*** Opening Available records ***

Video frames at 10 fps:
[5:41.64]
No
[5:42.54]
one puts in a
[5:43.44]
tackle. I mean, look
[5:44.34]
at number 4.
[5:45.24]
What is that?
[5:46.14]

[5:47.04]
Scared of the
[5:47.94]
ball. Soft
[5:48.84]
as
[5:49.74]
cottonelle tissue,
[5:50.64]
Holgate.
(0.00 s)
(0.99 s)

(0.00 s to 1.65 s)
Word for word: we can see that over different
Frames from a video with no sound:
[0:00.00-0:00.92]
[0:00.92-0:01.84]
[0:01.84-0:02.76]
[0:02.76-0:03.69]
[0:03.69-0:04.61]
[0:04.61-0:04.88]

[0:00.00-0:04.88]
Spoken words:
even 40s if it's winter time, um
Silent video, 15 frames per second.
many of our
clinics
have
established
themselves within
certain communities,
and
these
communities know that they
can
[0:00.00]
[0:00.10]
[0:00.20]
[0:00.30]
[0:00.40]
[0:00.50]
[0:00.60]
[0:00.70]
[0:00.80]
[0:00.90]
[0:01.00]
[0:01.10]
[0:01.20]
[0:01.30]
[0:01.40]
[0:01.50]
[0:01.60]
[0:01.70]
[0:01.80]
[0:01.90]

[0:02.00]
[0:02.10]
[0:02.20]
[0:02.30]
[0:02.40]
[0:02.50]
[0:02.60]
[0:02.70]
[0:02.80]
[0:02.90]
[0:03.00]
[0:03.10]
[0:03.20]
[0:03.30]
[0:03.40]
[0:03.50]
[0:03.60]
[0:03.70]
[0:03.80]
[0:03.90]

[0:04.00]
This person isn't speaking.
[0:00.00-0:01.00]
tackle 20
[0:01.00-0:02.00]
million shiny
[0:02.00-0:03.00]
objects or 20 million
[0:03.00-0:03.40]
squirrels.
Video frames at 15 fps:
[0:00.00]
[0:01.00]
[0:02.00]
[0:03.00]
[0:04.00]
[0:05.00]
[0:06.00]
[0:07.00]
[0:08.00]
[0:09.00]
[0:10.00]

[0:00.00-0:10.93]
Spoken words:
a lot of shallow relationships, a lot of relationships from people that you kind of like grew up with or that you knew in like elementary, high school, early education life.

*** Closing Available records ***

• Problem details: Down to the last line, repeat the data exactly.

• Task response:
Video frames at 10 fps:
[5:41.64]
No
[5:42.54]
one puts in a
[5:43.44]
tackle. I mean, look
[5:44.34]
at number 4.
[5:45.24]
What is that?
[5:46.14]

[5:47.04]
Scared of the
[5:47.94]
ball. Soft
[5:48.84]
as
[5:49.74]
cottonelle tissue,
[5:50.64]
Holgate.
(0.00 s)
(0.99 s)

(0.00 s to 1.65 s)
Word for word: we can see that over different
Frames from a video with no sound:
[0:00.00-0:00.92]
[0:00.92-0:01.84]
[0:01.84-0:02.76]
[0:02.76-0:03.69]
[0:03.69-0:04.61]
[0:04.61-0:04.88]

[0:00.00-0:04.88]
Spoken words:
even 40s if it's winter time, um
Silent video, 15 frames per second.
many of our
clinics
have
established
themselves within
certain communities,
and
these
communities know that they
can
[0:00.00]
[0:00.10]
[0:00.20]
[0:00.30]
[0:00.40]
[0:00.50]
[0:00.60]
[0:00.70]
[0:00.80]
[0:00.90]
[0:01.00]
[0:01.10]
[0:01.20]
[0:01.30]
[0:01.40]
[0:01.50]
[0:01.60]
[0:01.70]
[0:01.80]
[0:01.90]

[0:02.00]
[0:02.10]
[0:02.20]
[0:02.30]
[0:02.40]
[0:02.50]
[0:02.60]
[0:02.70]
[0:02.80]
[0:02.90]
[0:03.00]
[0:03.10]
[0:03.20]
[0:03.30]
[0:03.40]
[0:03.50]
[0:03.60]
[0:03.70]
[0:03.80]
[0:03.90]

[0:04.00]
This person isn't speaking.
[0:00.00-0:01.00]
tackle 20
[0:01.00-0:02.00]
million shiny
[0:02.00-0:03.00]
objects or 20 million
[0:03.00-0:03.40]
squirrels.
Video frames at 15 fps:
[0:00.00]
[0:01.00]
[0:02.00]
[0:03.00]
[0:04.00]
[0:05.00]
[0:06.00]
[0:07.00]
[0:08.00]
[0:09.00]
[0:10.00]

[0:00.00-0:10.93]
Spoken words:
a lot of shallow relationships, a lot of relationships from people that you kind of like grew up with or that you knew in like elementary, high school, early education life.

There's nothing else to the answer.